__Your assignment__: Every record below must be retyped exactly, with the pictures left out.

Stored data:
--

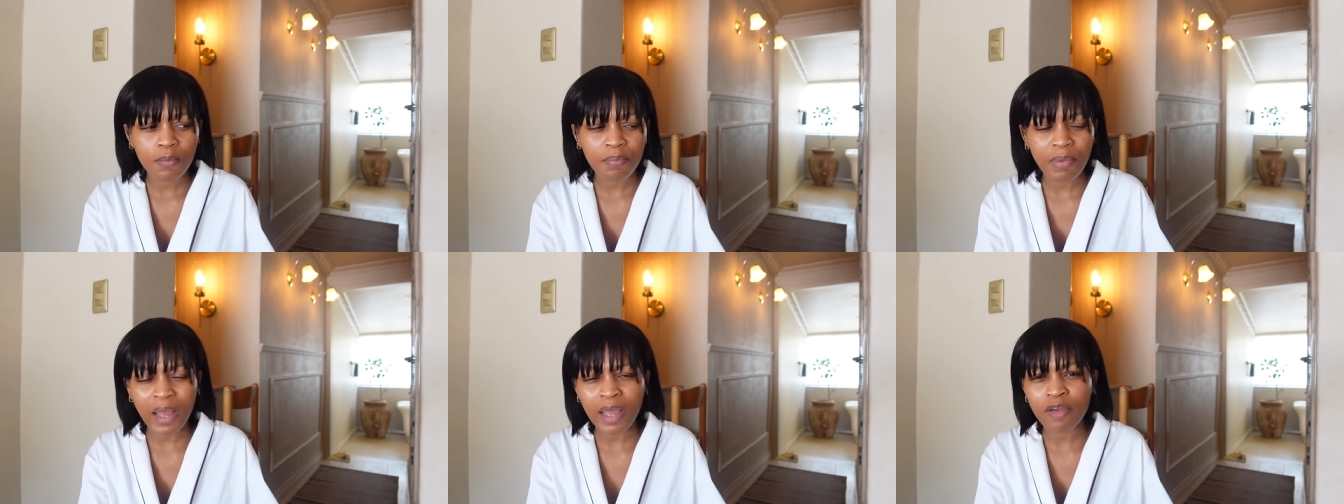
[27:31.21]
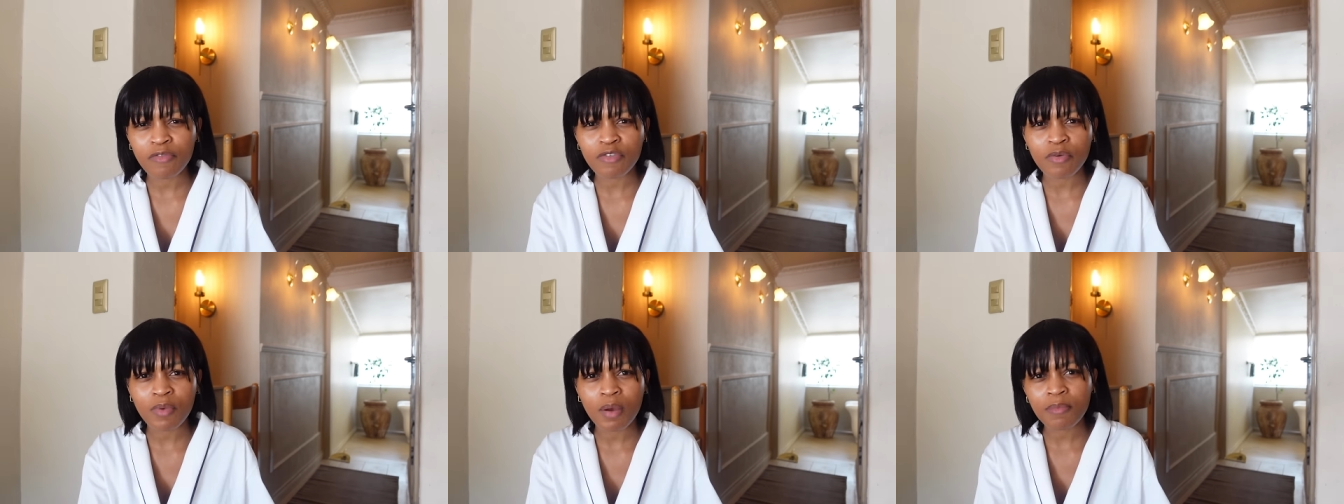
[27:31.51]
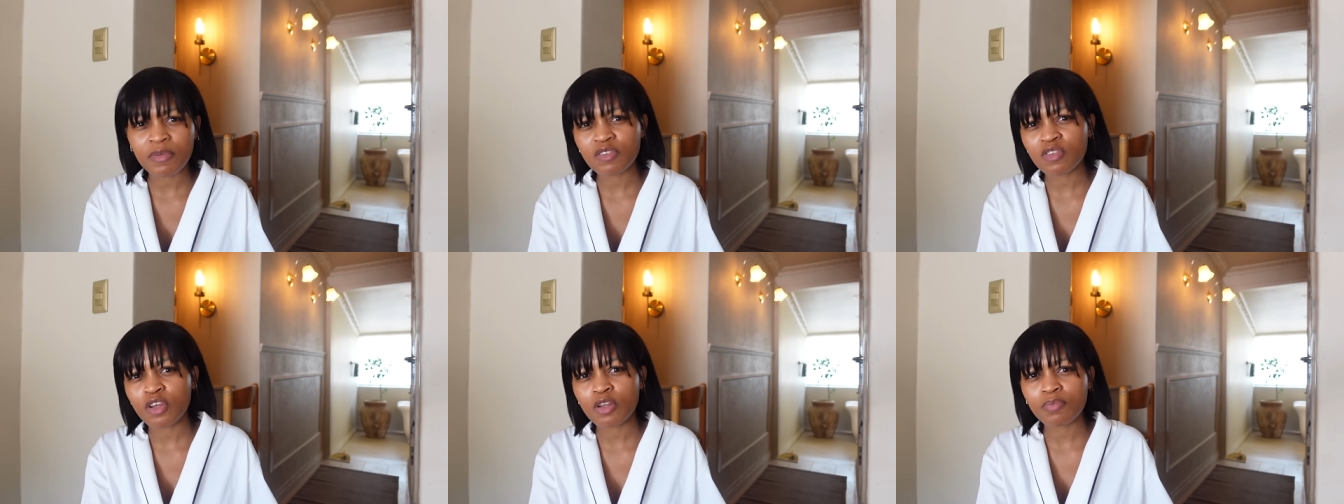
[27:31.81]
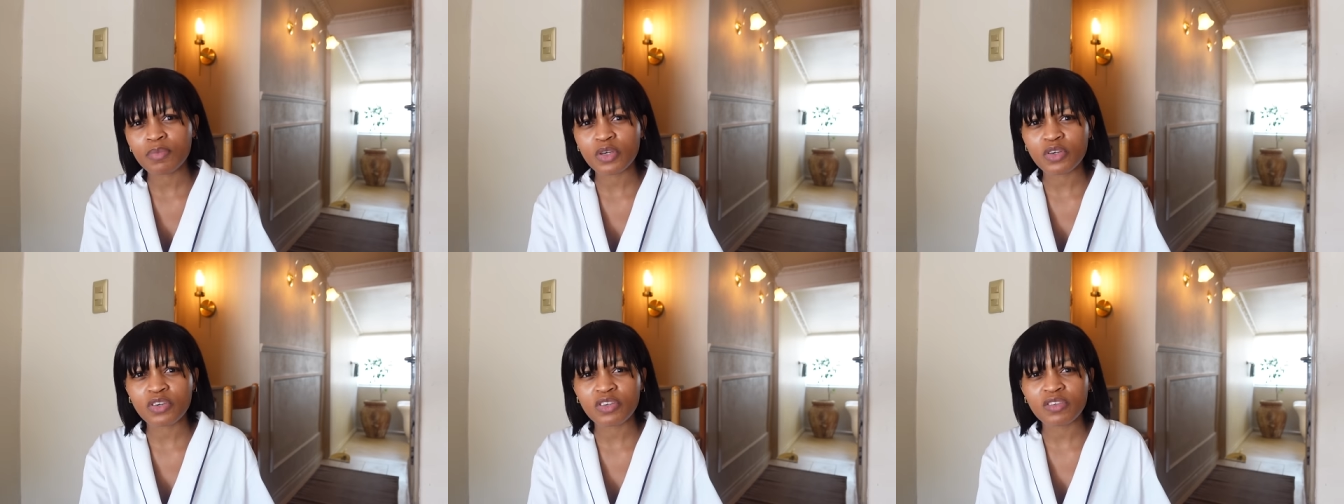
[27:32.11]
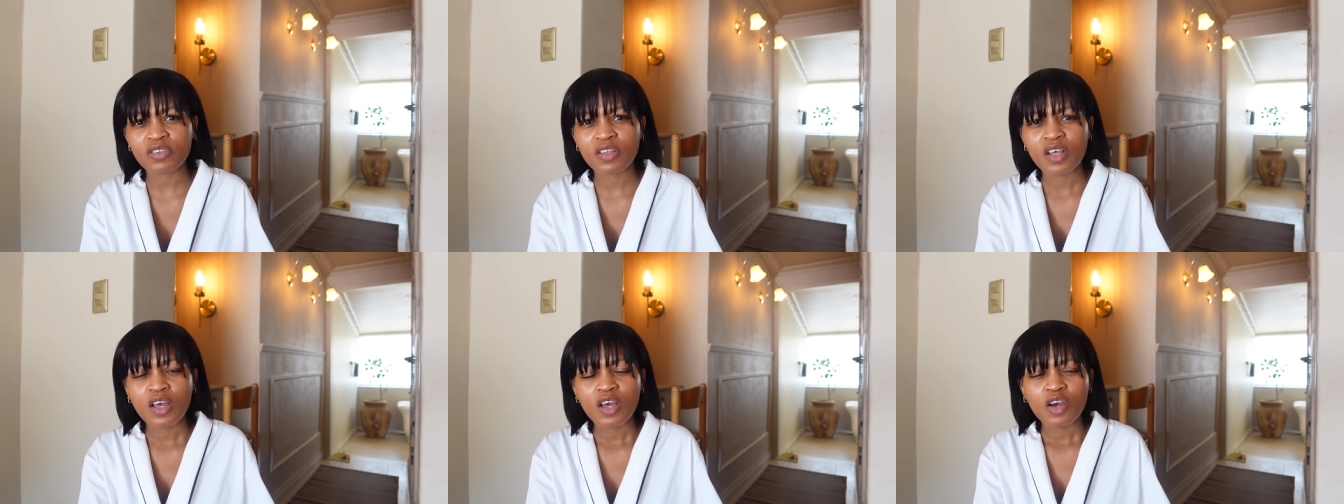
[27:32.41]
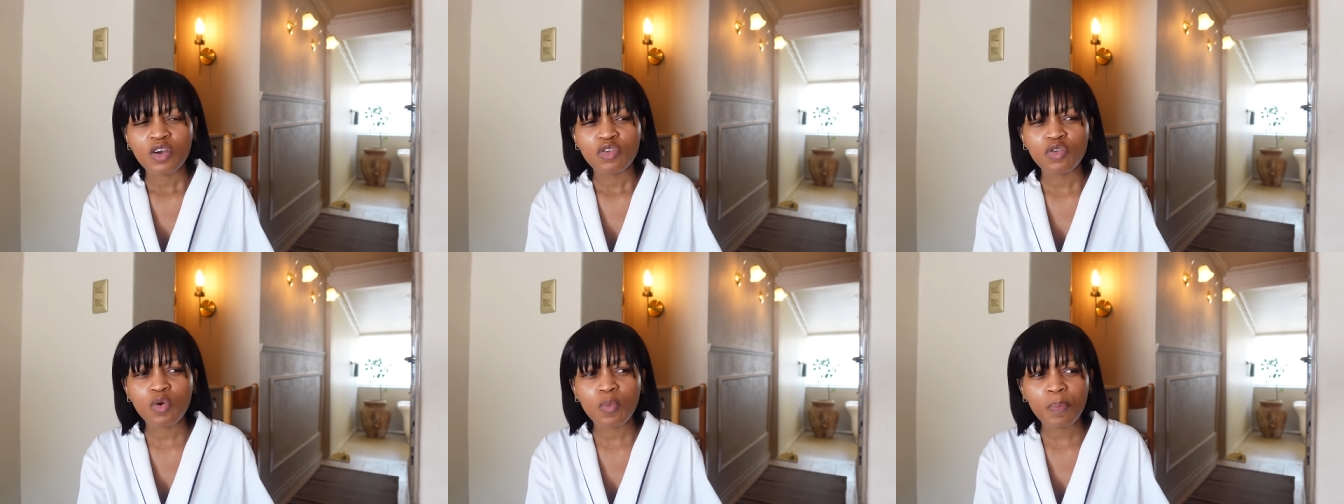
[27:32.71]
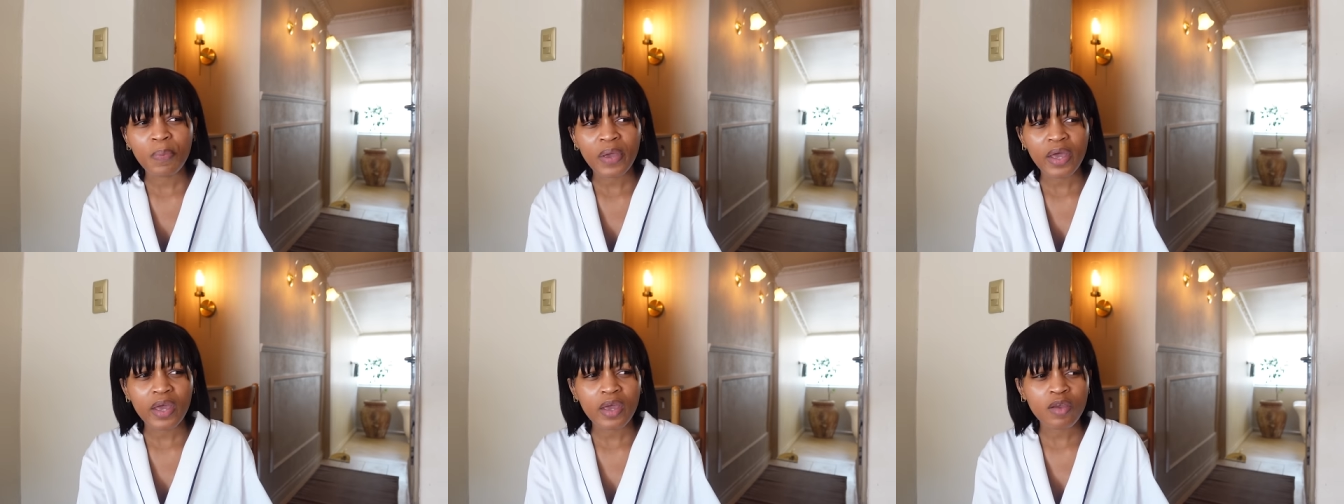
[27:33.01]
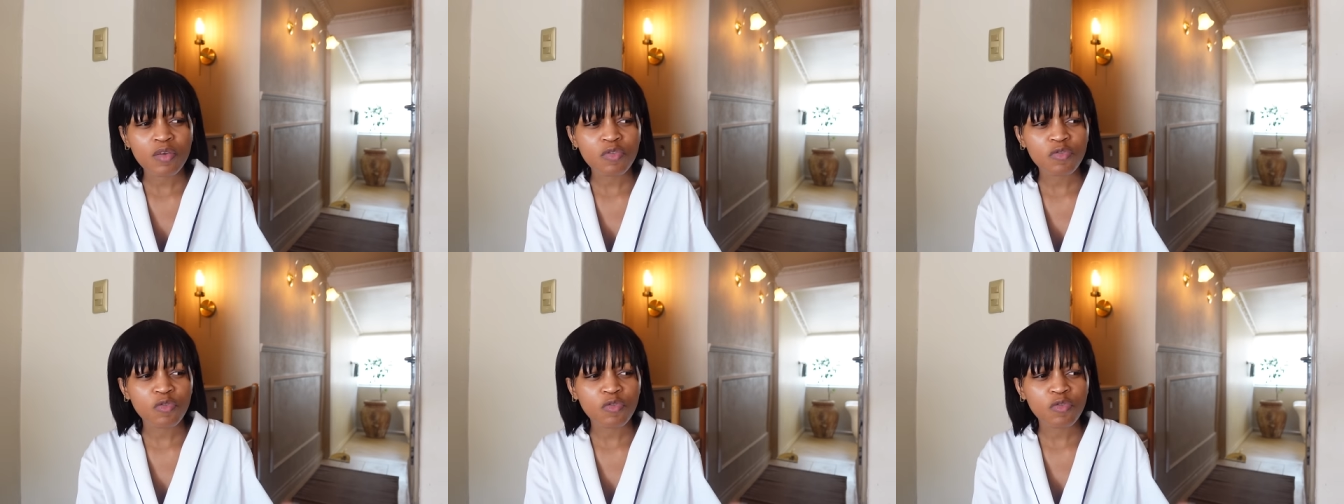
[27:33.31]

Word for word: buying from Amazon because you pay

--

__Response for this exercise__:
[27:31.21]
[27:31.51]
[27:31.81]
[27:32.11]
[27:32.41]
[27:32.71]
[27:33.01]
[27:33.31]

Word for word: buying from Amazon because you pay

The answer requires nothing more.